**Data shown**
········

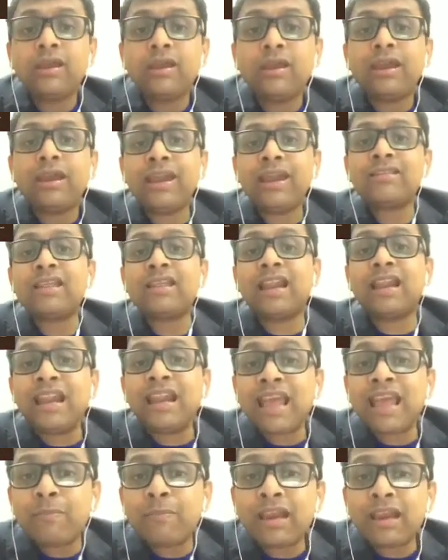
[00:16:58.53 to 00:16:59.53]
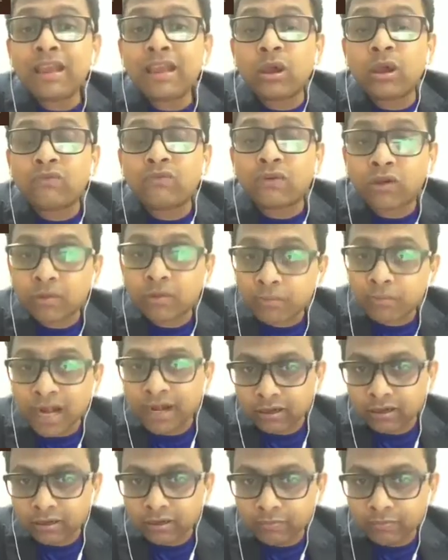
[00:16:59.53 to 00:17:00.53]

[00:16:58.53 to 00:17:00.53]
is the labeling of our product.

········

**Try it**
A word-for-word copy of the data above is needed, one that omits the pictures.

**Written solution**
[00:16:58.53 to 00:16:59.53]
[00:16:59.53 to 00:17:00.53]

[00:16:58.53 to 00:17:00.53]
is the labeling of our product.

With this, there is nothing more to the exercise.